_TASK TO CARRY OUT_
Below is a set of records; reproduce them exactly without their pictures.

_THE INPUT_

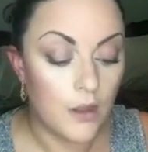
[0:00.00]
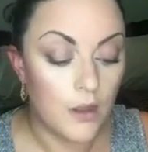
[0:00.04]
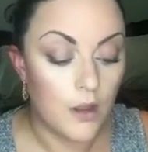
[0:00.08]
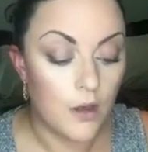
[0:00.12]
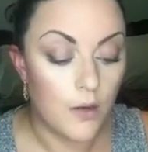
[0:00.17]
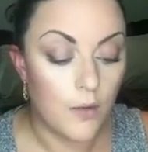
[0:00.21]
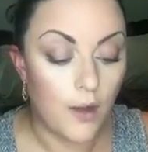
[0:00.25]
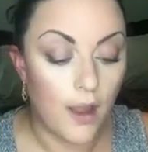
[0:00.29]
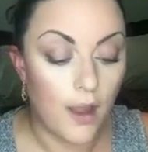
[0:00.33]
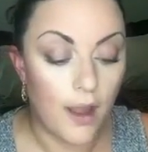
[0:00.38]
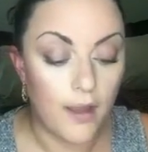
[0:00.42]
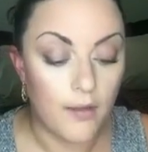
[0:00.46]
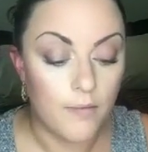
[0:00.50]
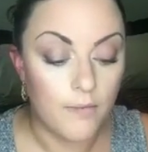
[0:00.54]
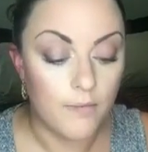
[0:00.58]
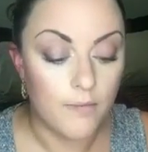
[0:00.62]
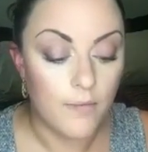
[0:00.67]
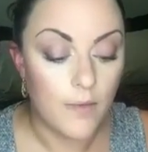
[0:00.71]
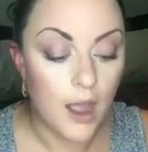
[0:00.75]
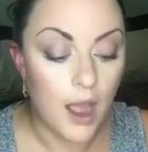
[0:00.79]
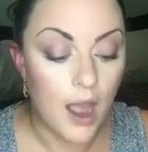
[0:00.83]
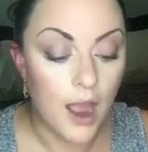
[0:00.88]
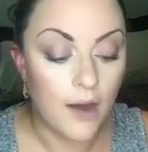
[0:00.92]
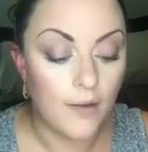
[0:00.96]
Okay,
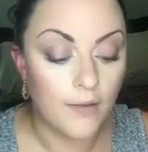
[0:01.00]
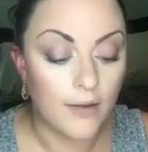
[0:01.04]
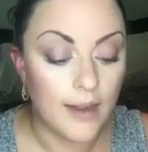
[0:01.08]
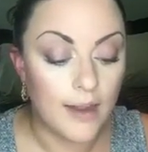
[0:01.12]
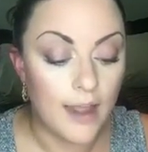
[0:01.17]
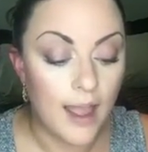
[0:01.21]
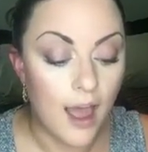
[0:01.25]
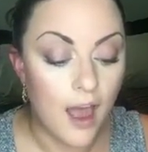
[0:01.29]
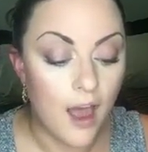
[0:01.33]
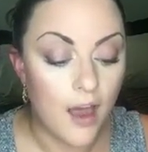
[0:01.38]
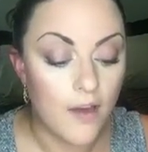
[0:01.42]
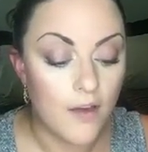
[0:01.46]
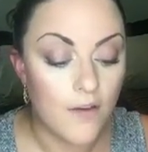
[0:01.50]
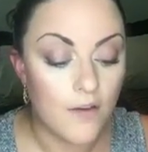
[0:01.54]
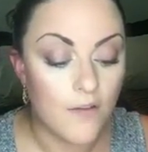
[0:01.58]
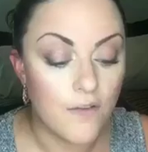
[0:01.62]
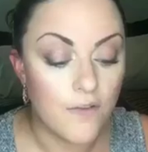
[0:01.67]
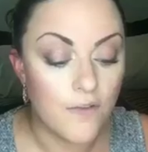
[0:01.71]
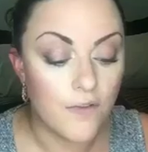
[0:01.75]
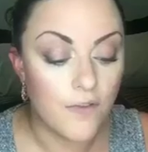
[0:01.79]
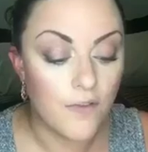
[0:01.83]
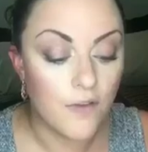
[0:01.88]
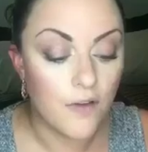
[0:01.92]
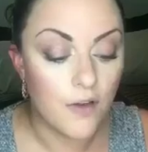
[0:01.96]
I already
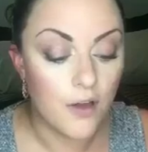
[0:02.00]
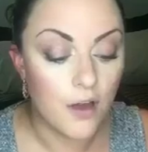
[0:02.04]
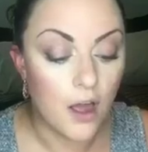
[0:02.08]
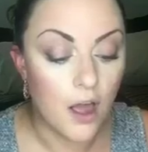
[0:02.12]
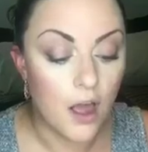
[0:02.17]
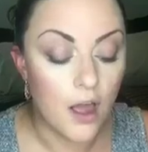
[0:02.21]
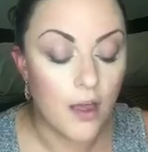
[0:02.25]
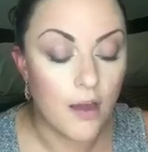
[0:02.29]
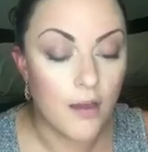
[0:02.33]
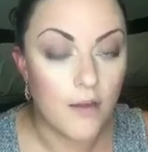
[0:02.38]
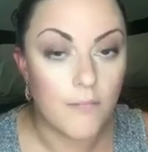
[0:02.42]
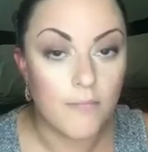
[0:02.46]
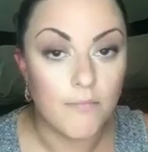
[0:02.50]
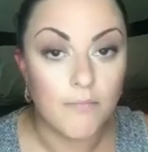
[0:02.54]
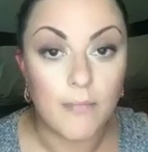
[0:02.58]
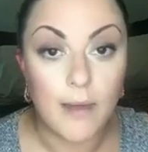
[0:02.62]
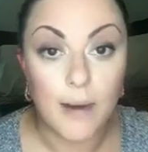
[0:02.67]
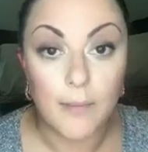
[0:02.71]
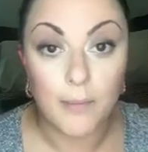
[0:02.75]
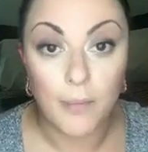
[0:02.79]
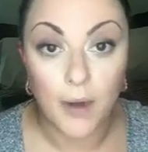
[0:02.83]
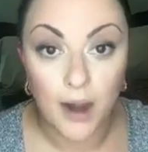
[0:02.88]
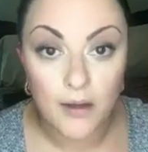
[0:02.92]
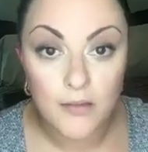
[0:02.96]
have my
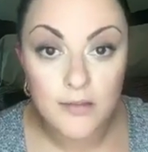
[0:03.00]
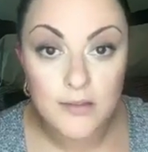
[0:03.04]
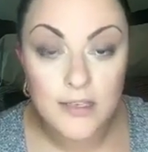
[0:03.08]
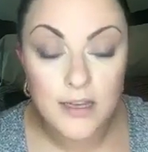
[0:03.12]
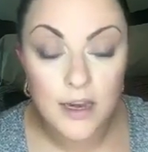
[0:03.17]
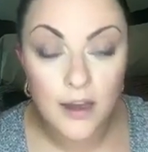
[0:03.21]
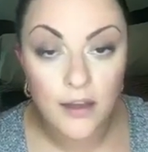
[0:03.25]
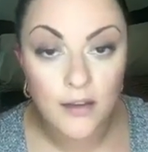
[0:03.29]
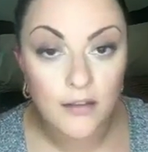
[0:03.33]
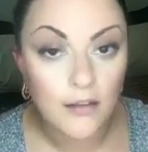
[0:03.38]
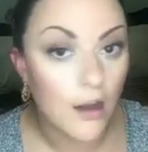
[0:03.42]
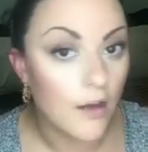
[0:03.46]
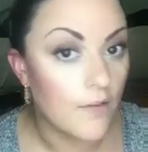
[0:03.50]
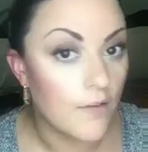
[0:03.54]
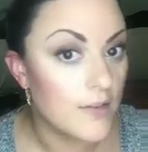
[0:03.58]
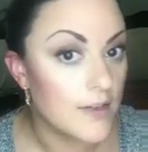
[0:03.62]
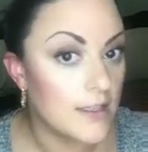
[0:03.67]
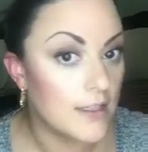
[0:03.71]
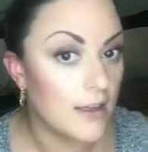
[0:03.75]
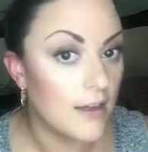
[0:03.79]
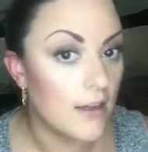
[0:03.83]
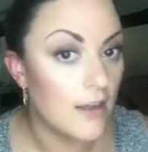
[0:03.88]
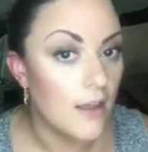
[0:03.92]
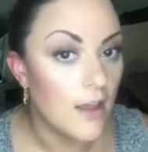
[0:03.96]
brows done,
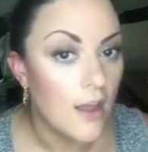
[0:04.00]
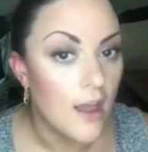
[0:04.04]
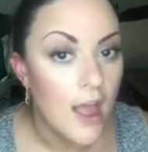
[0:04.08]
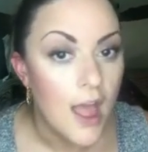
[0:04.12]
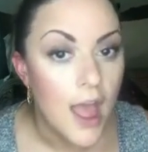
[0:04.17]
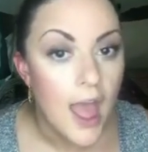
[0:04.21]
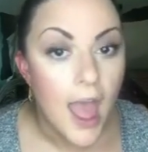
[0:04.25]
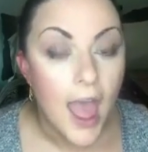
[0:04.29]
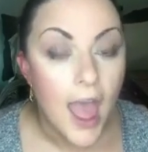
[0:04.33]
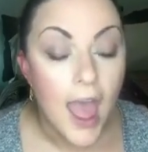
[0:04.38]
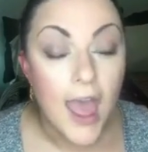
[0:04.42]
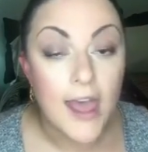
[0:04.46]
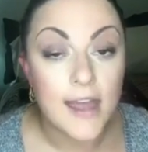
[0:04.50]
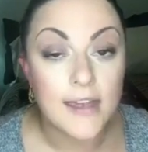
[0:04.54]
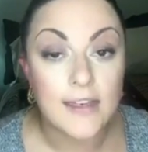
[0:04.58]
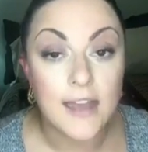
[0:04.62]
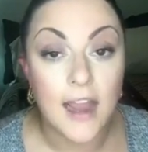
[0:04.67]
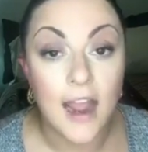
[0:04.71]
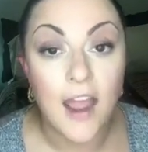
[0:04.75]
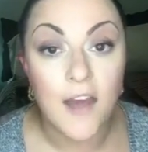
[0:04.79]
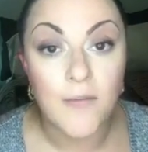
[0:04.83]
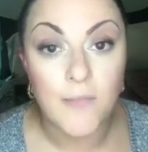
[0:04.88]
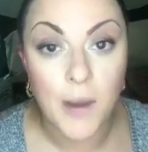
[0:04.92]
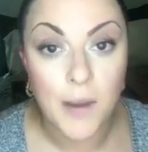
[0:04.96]
obviously, and I
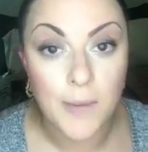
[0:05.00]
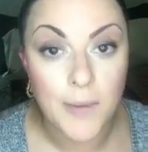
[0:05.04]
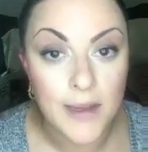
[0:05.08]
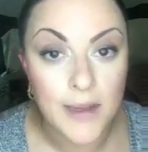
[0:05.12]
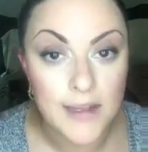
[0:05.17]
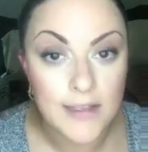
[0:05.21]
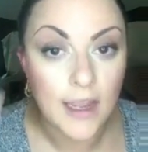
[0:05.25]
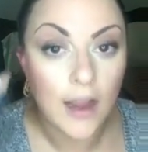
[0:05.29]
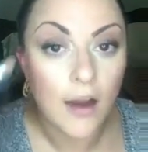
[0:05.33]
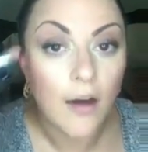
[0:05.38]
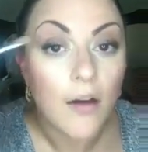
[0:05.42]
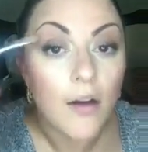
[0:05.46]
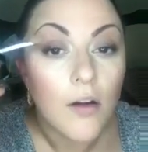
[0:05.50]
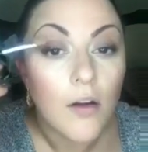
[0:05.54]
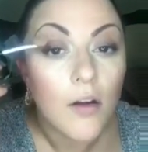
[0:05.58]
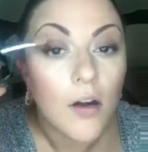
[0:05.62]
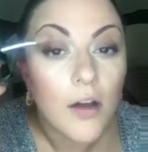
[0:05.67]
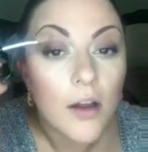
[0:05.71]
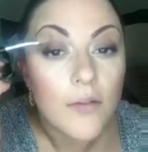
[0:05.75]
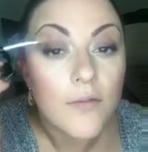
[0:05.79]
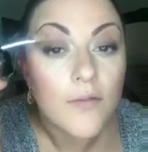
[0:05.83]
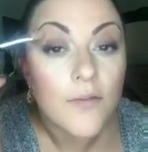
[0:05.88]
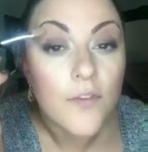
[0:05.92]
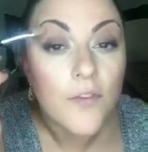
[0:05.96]
have my mascara
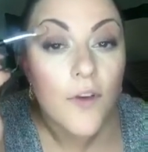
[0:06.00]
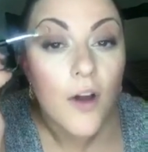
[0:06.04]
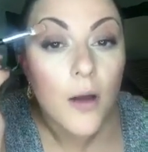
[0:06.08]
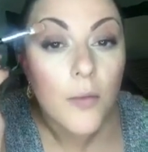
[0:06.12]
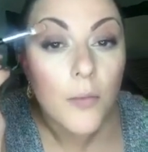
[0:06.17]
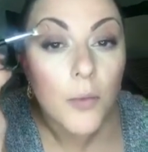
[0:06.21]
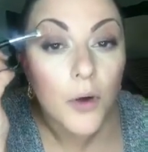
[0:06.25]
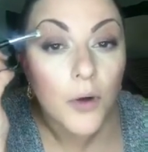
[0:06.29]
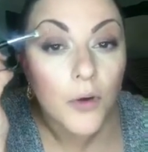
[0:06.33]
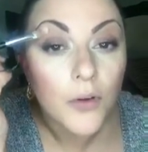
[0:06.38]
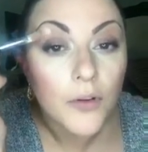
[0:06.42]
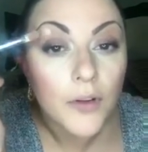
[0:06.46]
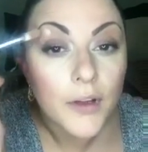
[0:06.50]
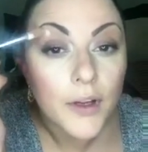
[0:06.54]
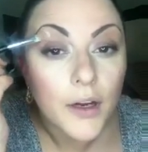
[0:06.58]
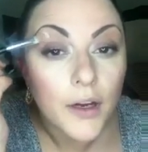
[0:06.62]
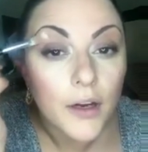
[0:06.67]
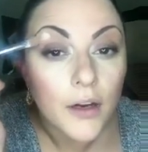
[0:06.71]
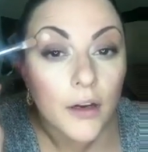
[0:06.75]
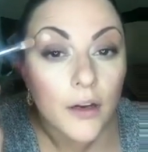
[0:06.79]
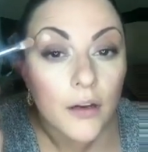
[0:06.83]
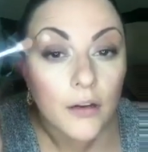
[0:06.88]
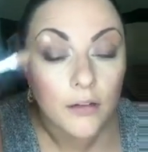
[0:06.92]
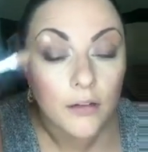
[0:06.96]
on from earlier.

_YOUR RESPONSE_
[0:00.00]
[0:00.04]
[0:00.08]
[0:00.12]
[0:00.17]
[0:00.21]
[0:00.25]
[0:00.29]
[0:00.33]
[0:00.38]
[0:00.42]
[0:00.46]
[0:00.50]
[0:00.54]
[0:00.58]
[0:00.62]
[0:00.67]
[0:00.71]
[0:00.75]
[0:00.79]
[0:00.83]
[0:00.88]
[0:00.92]
[0:00.96]
Okay,
[0:01.00]
[0:01.04]
[0:01.08]
[0:01.12]
[0:01.17]
[0:01.21]
[0:01.25]
[0:01.29]
[0:01.33]
[0:01.38]
[0:01.42]
[0:01.46]
[0:01.50]
[0:01.54]
[0:01.58]
[0:01.62]
[0:01.67]
[0:01.71]
[0:01.75]
[0:01.79]
[0:01.83]
[0:01.88]
[0:01.92]
[0:01.96]
I already
[0:02.00]
[0:02.04]
[0:02.08]
[0:02.12]
[0:02.17]
[0:02.21]
[0:02.25]
[0:02.29]
[0:02.33]
[0:02.38]
[0:02.42]
[0:02.46]
[0:02.50]
[0:02.54]
[0:02.58]
[0:02.62]
[0:02.67]
[0:02.71]
[0:02.75]
[0:02.79]
[0:02.83]
[0:02.88]
[0:02.92]
[0:02.96]
have my
[0:03.00]
[0:03.04]
[0:03.08]
[0:03.12]
[0:03.17]
[0:03.21]
[0:03.25]
[0:03.29]
[0:03.33]
[0:03.38]
[0:03.42]
[0:03.46]
[0:03.50]
[0:03.54]
[0:03.58]
[0:03.62]
[0:03.67]
[0:03.71]
[0:03.75]
[0:03.79]
[0:03.83]
[0:03.88]
[0:03.92]
[0:03.96]
brows done,
[0:04.00]
[0:04.04]
[0:04.08]
[0:04.12]
[0:04.17]
[0:04.21]
[0:04.25]
[0:04.29]
[0:04.33]
[0:04.38]
[0:04.42]
[0:04.46]
[0:04.50]
[0:04.54]
[0:04.58]
[0:04.62]
[0:04.67]
[0:04.71]
[0:04.75]
[0:04.79]
[0:04.83]
[0:04.88]
[0:04.92]
[0:04.96]
obviously, and I
[0:05.00]
[0:05.04]
[0:05.08]
[0:05.12]
[0:05.17]
[0:05.21]
[0:05.25]
[0:05.29]
[0:05.33]
[0:05.38]
[0:05.42]
[0:05.46]
[0:05.50]
[0:05.54]
[0:05.58]
[0:05.62]
[0:05.67]
[0:05.71]
[0:05.75]
[0:05.79]
[0:05.83]
[0:05.88]
[0:05.92]
[0:05.96]
have my mascara
[0:06.00]
[0:06.04]
[0:06.08]
[0:06.12]
[0:06.17]
[0:06.21]
[0:06.25]
[0:06.29]
[0:06.33]
[0:06.38]
[0:06.42]
[0:06.46]
[0:06.50]
[0:06.54]
[0:06.58]
[0:06.62]
[0:06.67]
[0:06.71]
[0:06.75]
[0:06.79]
[0:06.83]
[0:06.88]
[0:06.92]
[0:06.96]
on from earlier.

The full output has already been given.